AIM OF THE EXERCISE: Give back the entries exactly as they read, leaving each image out.

SOURCE INFORMATION:
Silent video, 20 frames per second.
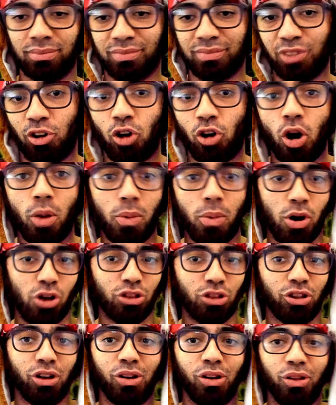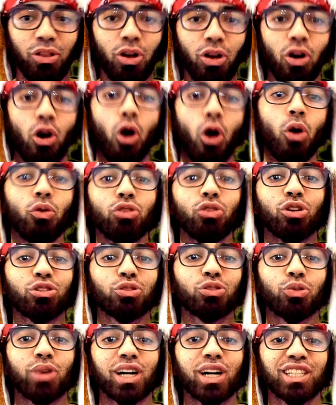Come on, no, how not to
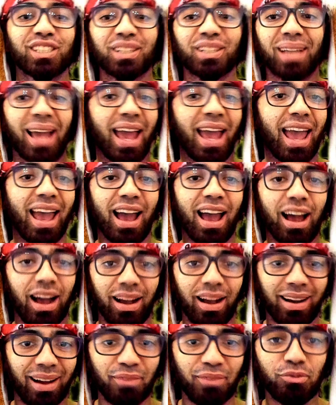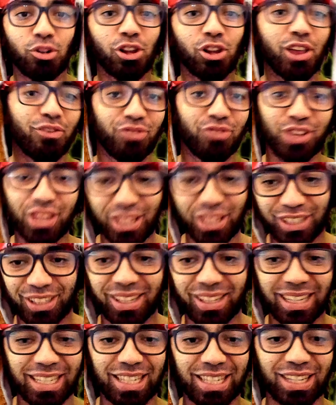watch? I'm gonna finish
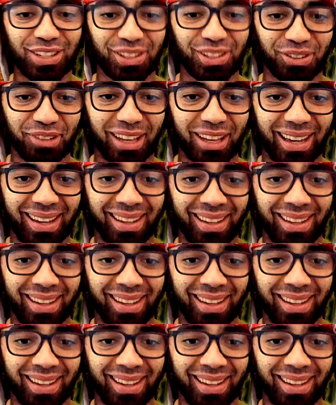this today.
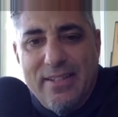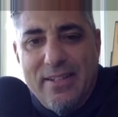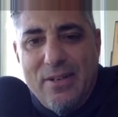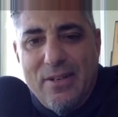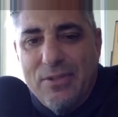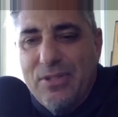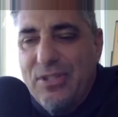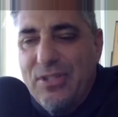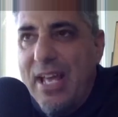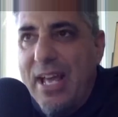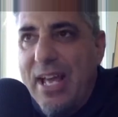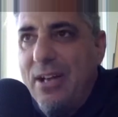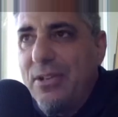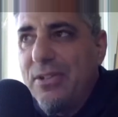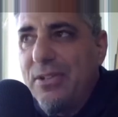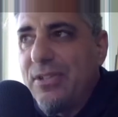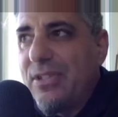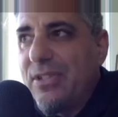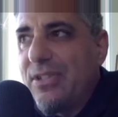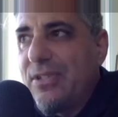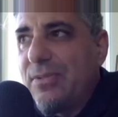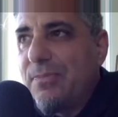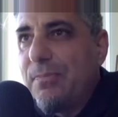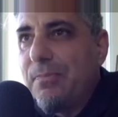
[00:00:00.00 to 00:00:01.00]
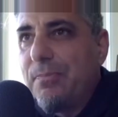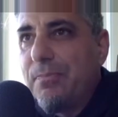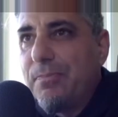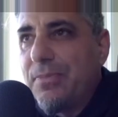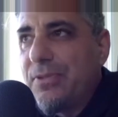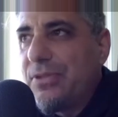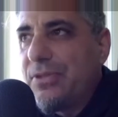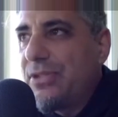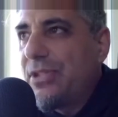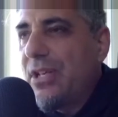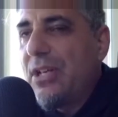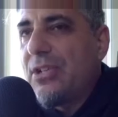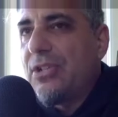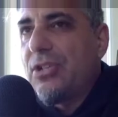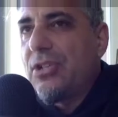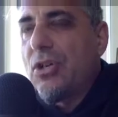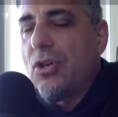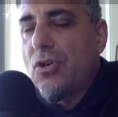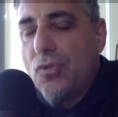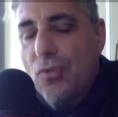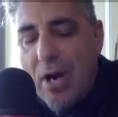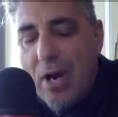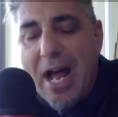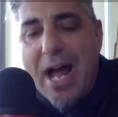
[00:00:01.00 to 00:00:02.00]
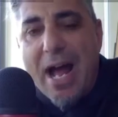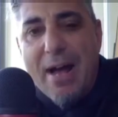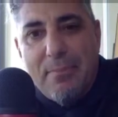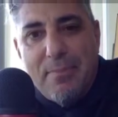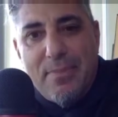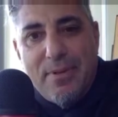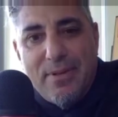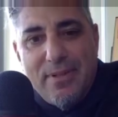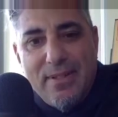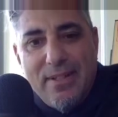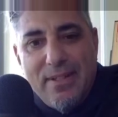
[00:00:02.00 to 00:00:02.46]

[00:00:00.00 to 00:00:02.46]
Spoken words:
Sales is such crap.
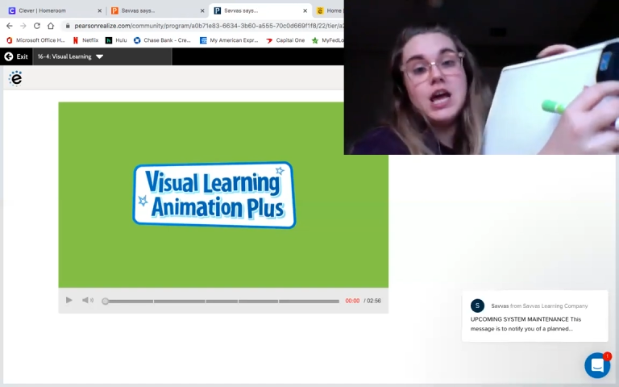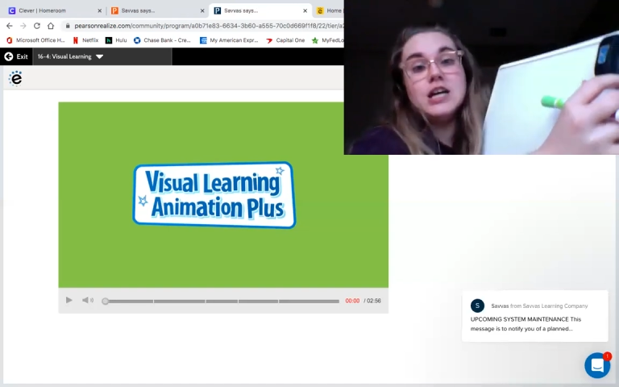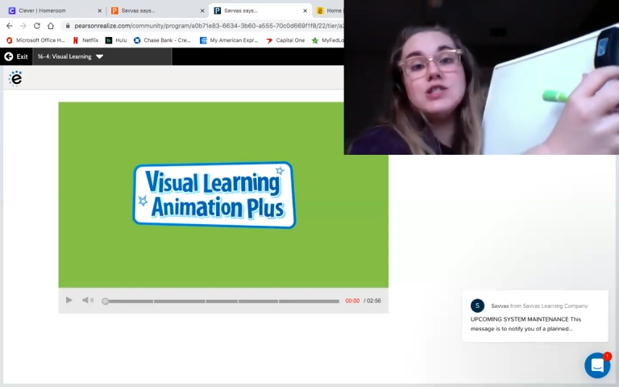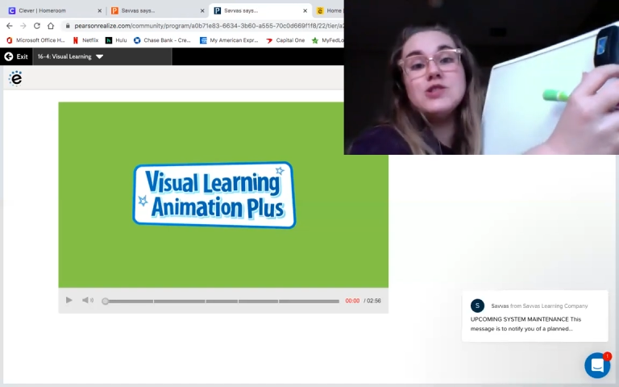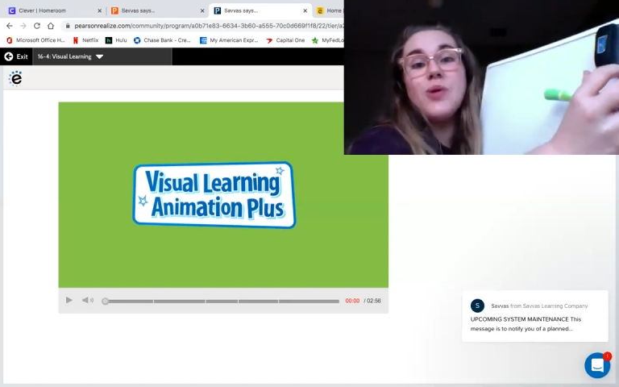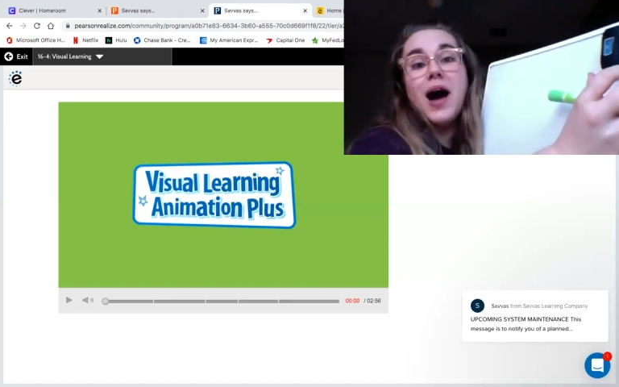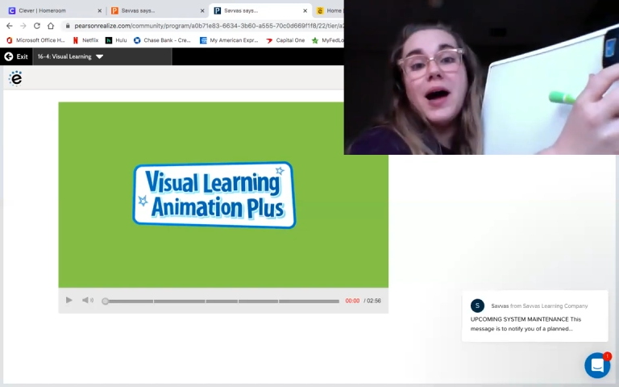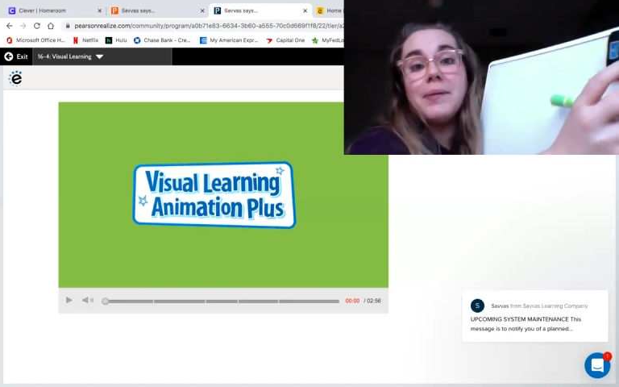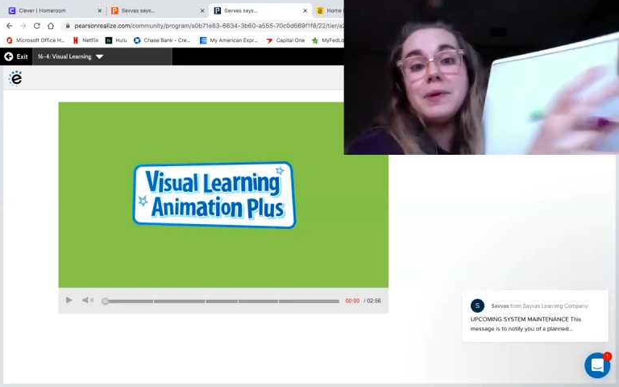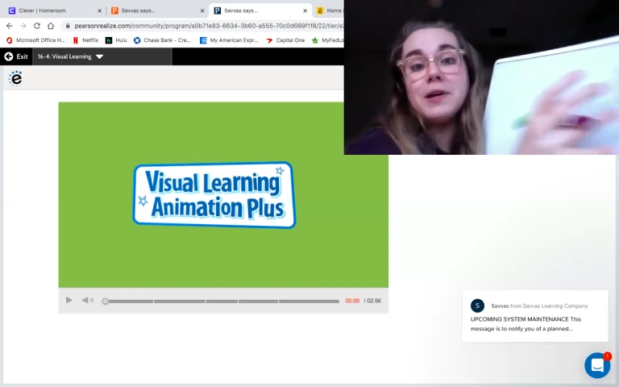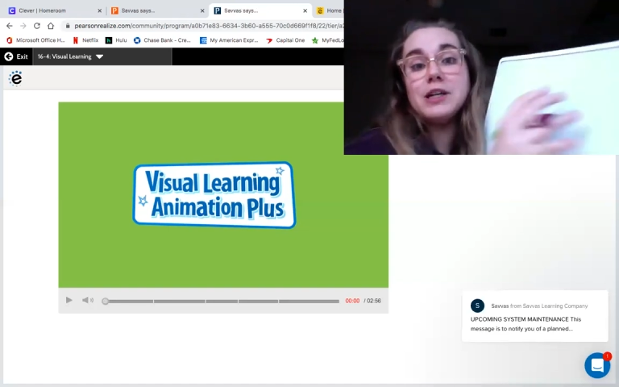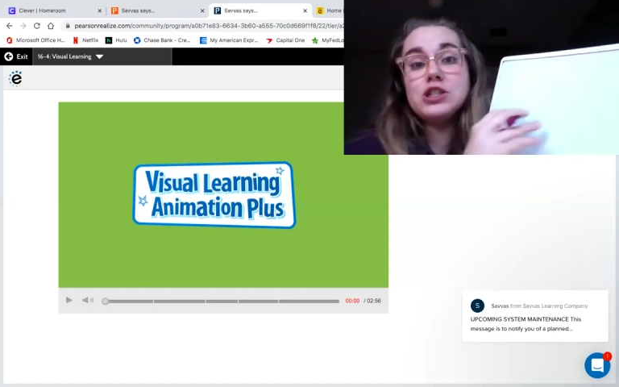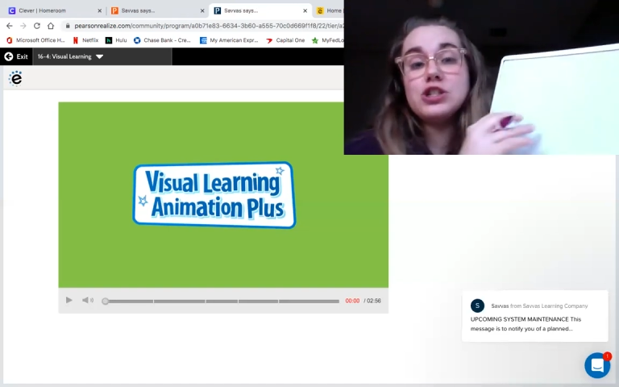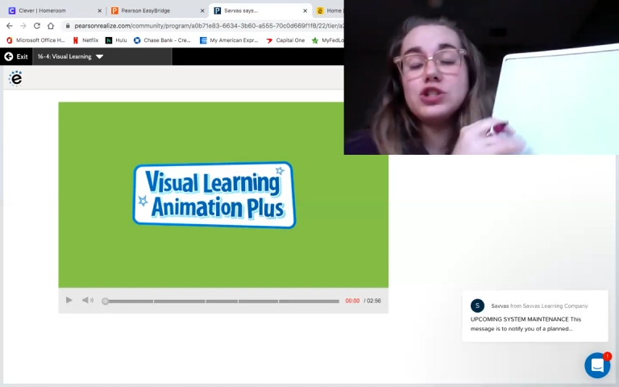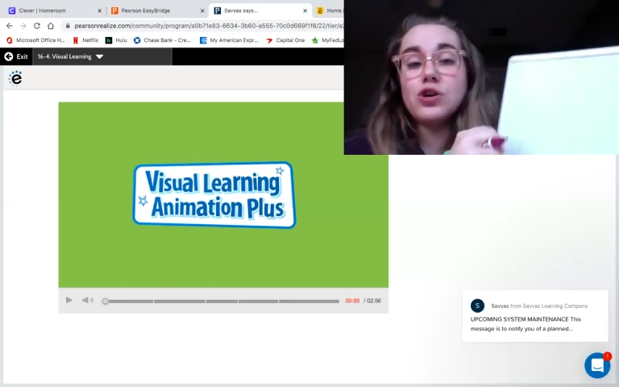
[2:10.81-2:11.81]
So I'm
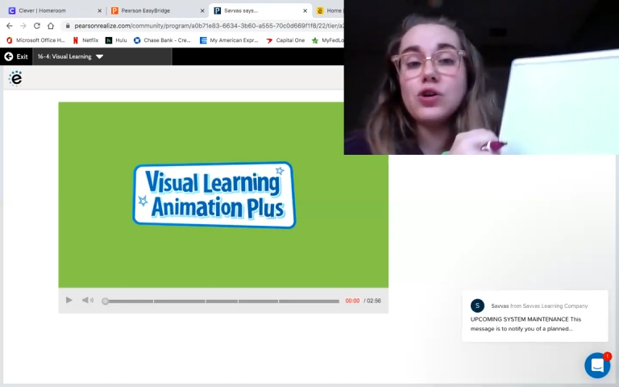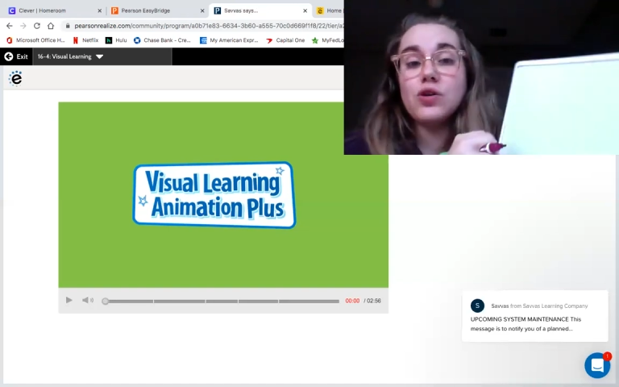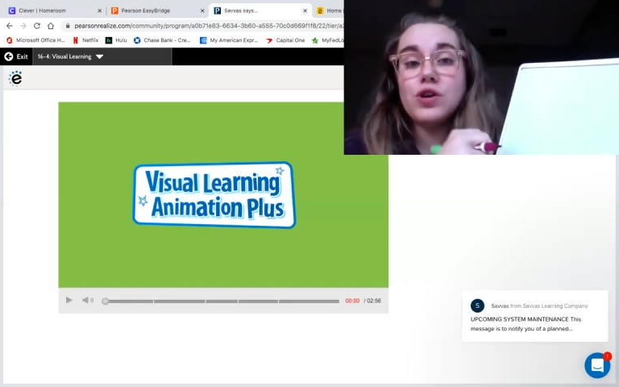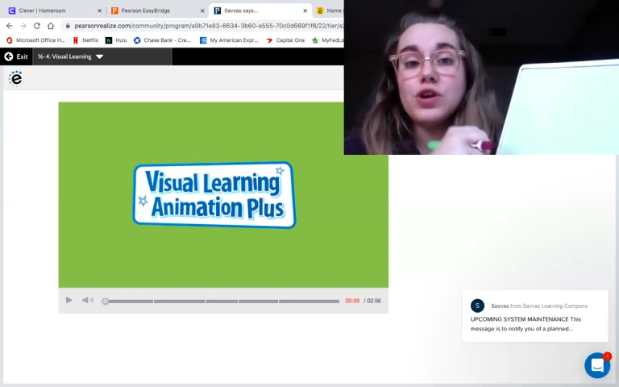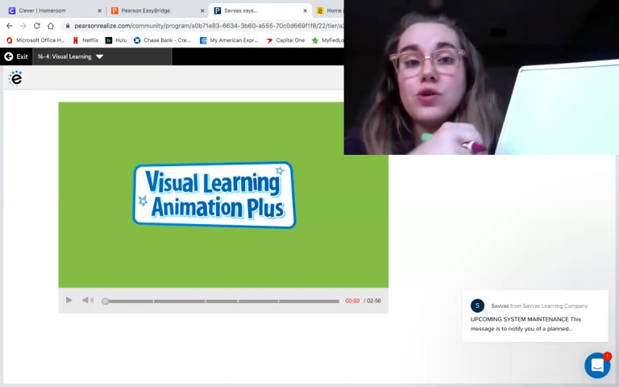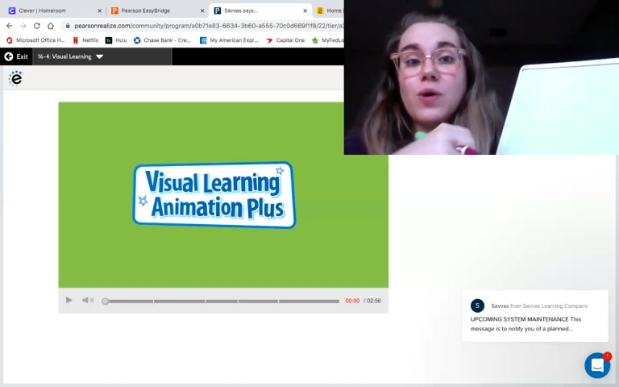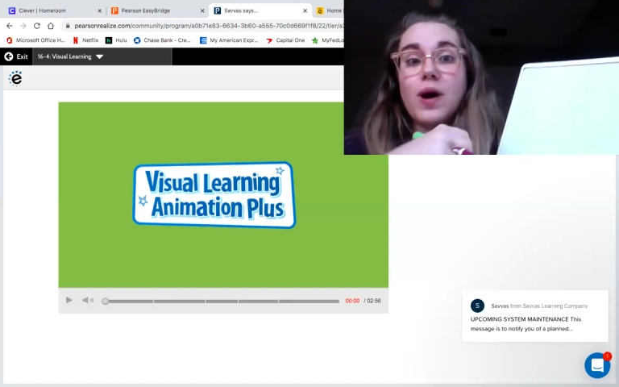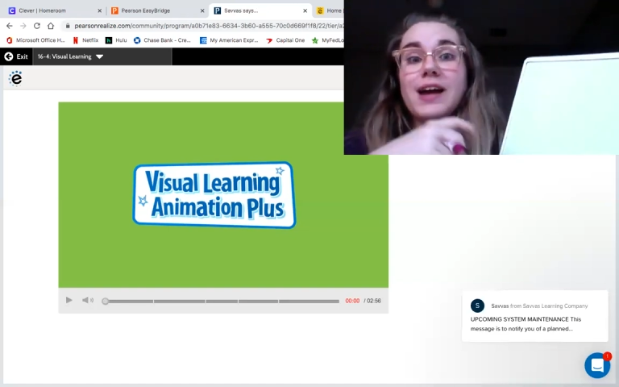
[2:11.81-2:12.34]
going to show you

RESPONSE TO THIS EXERCISE:
Silent video, 20 frames per second.
Come on, no, how not to
watch? I'm gonna finish
this today.
[00:00:00.00 to 00:00:01.00]
[00:00:01.00 to 00:00:02.00]
[00:00:02.00 to 00:00:02.46]

[00:00:00.00 to 00:00:02.46]
Spoken words:
Sales is such crap.
[2:10.81-2:11.81]
So I'm
[2:11.81-2:12.34]
going to show you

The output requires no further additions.